Guter Ansatz - das würde dann auch auf andere protektionistischen Länder wie Estland (kein Land an Russen), Russland Kein Privatbesitz von Land durch Ausländer (Durch Ausländische Firmen und bei Wohnungen gehts wieder), oder gar die Schweizer -> Zitat Wikipedia: Zweck der Lex Koller ist die Bekämpfung der „Überfremdung des einheimischen Bodens“ Ich finde es eine gute Idee, das Länder welche den Zugang zum Land beschränken gleichbehandelt werden. Bei Visa ist das ja auch so. Sobald ein Land Visa für die Bürger eines anderen verlangt, spiegelt das Betroffene die Vorgehensweise.
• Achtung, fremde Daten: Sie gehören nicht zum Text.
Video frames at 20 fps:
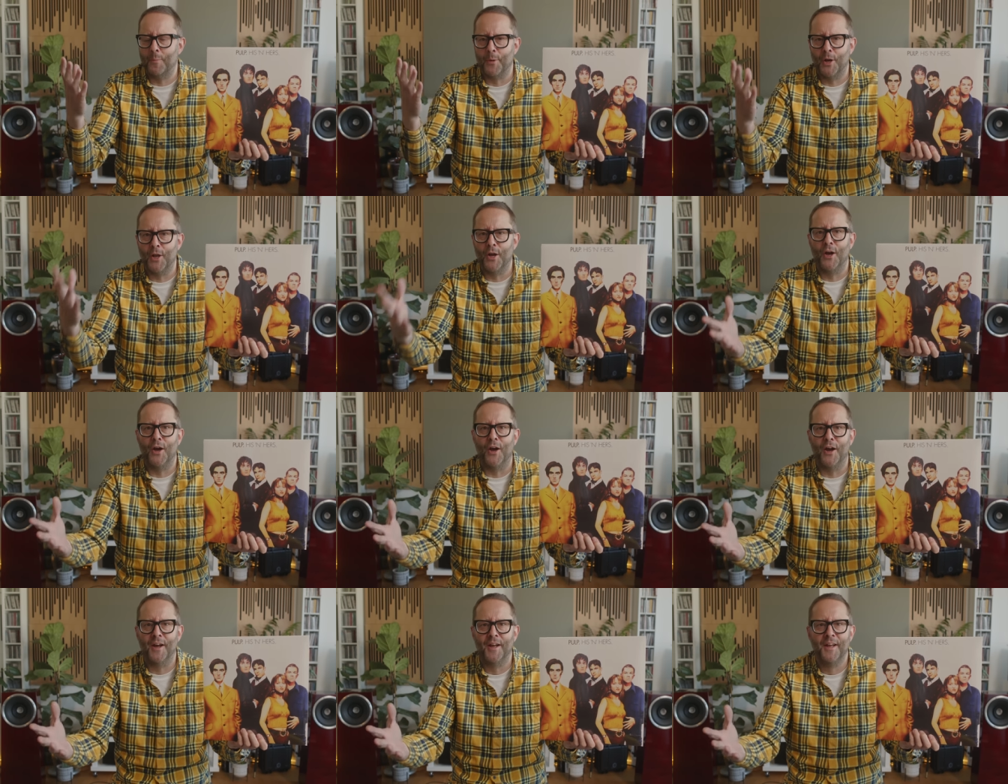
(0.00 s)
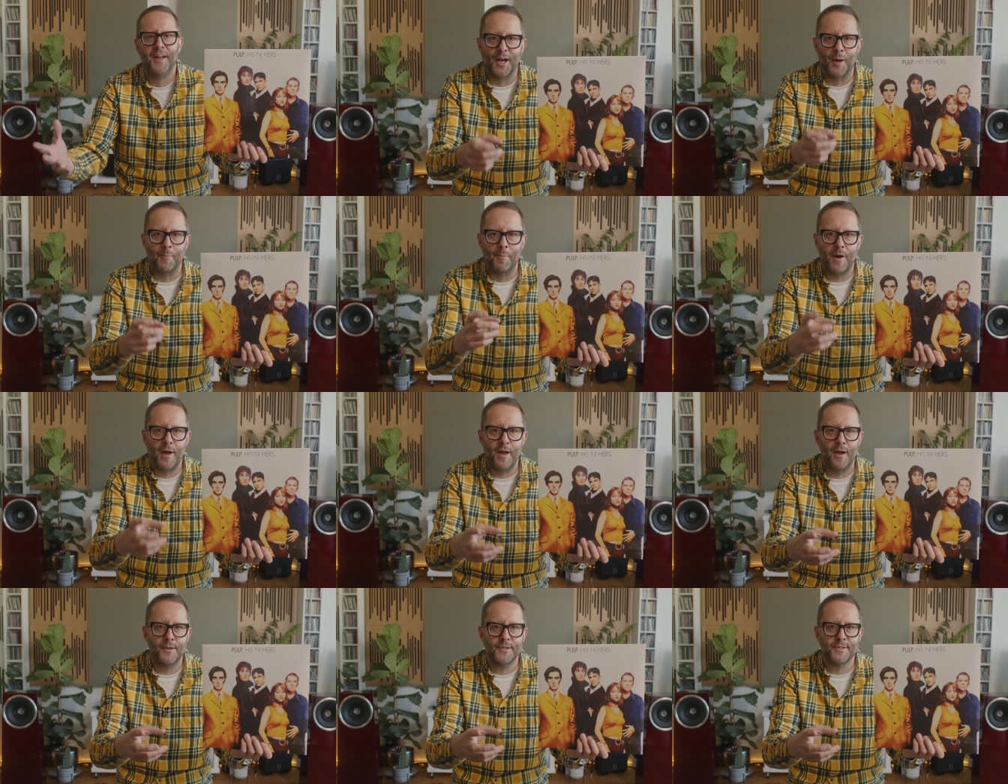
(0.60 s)
Blur? And
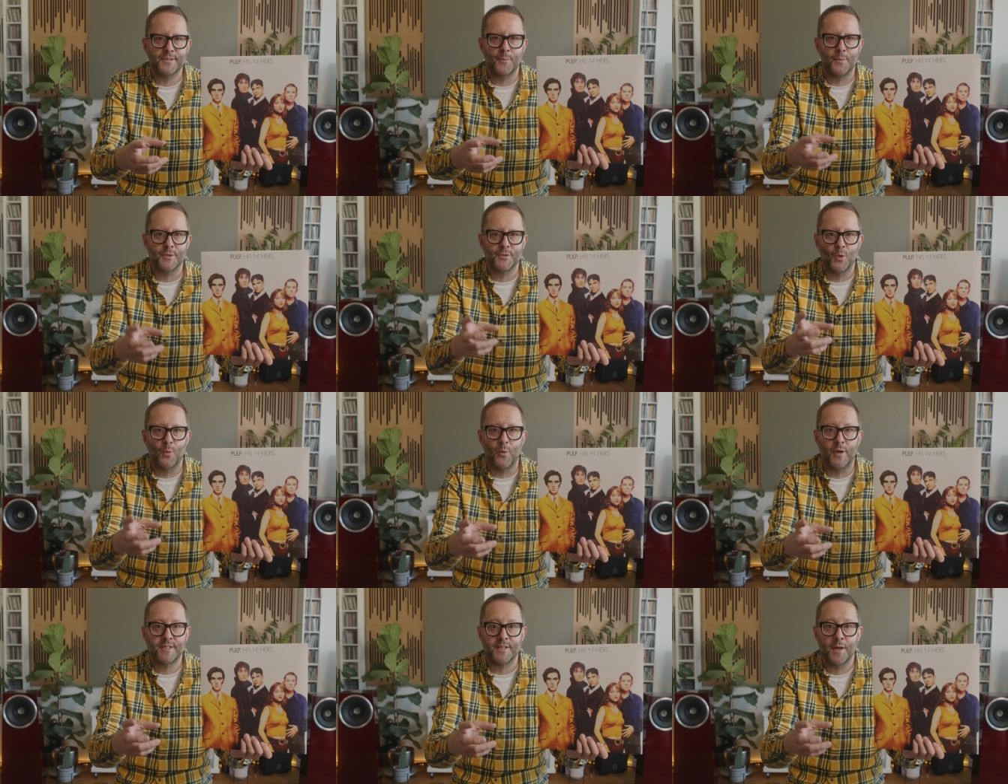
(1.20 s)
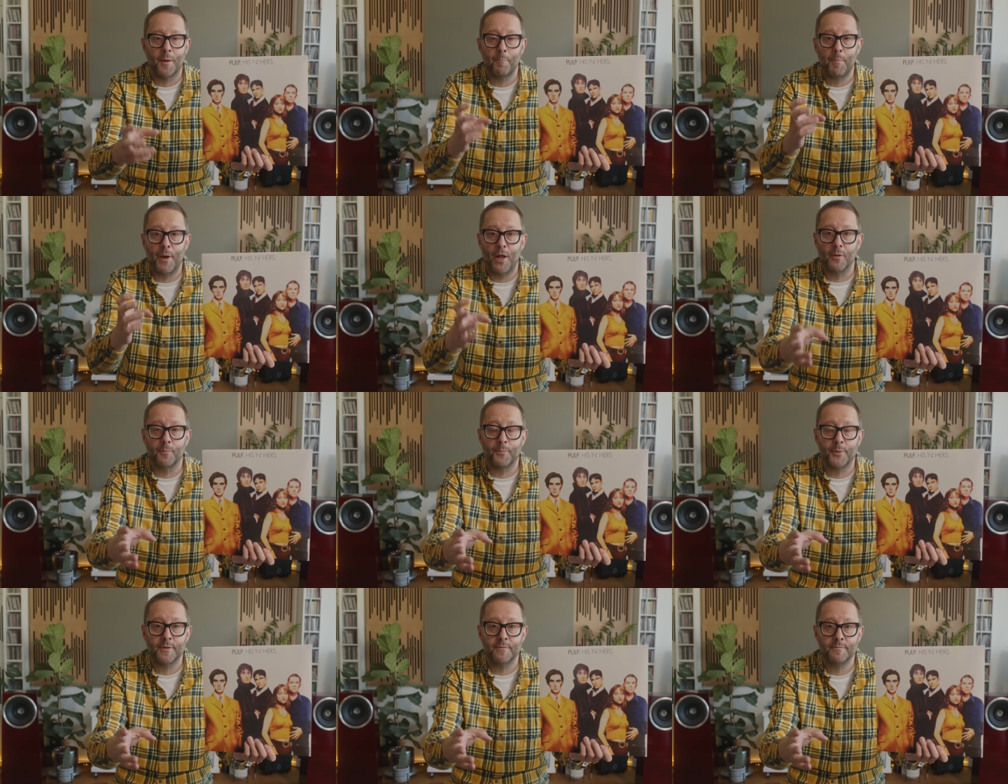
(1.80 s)
my answer was always
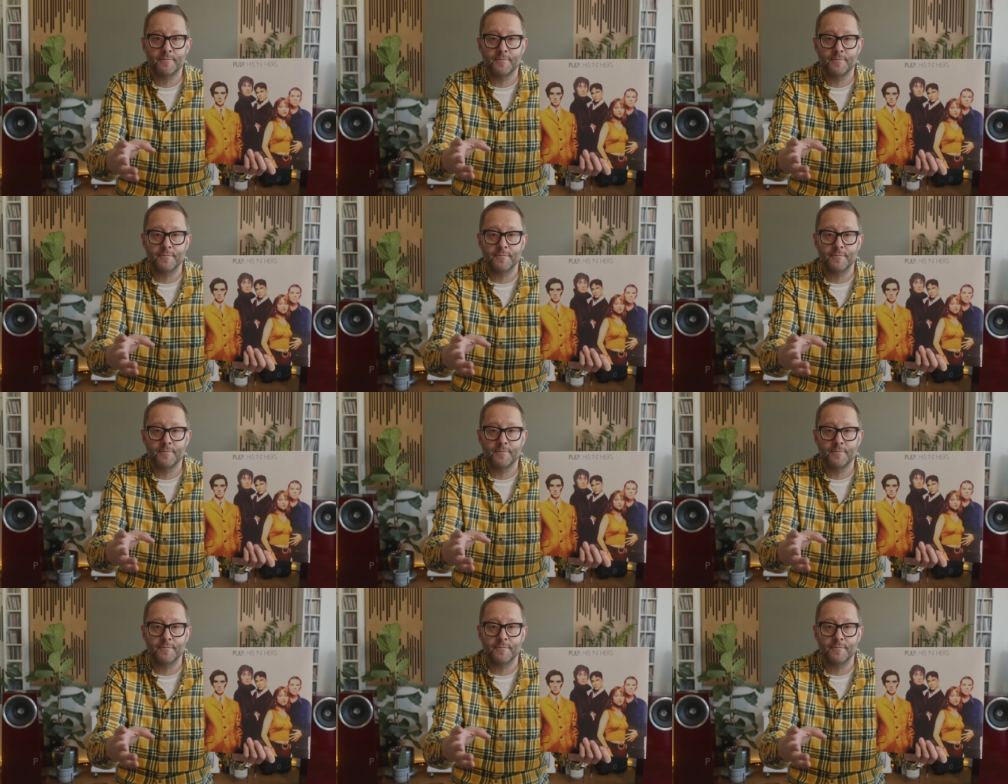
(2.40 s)
Pulp.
Alte Diplomatenregel "Haust Du meine Bauern haue ich Deine auch"
5. Papperlapapp!
zeitmax 30.08.2011
Zitat von eigentlicher_SchwanStaatsbürger eines Landes, in dem selbst kein Land von Ausländern erworben werden kann, sollten grundsätzlich vom Landkauf in anderen Ländern ausgeschlossen sein.
Warum gleich wieder dieser provinzlerische Rückfall in die Abschottung? Die machen doch nur Splendid Isolation auf chinesisch. Und befürchtete Weiterungen kann man mit Auflagen verhindern.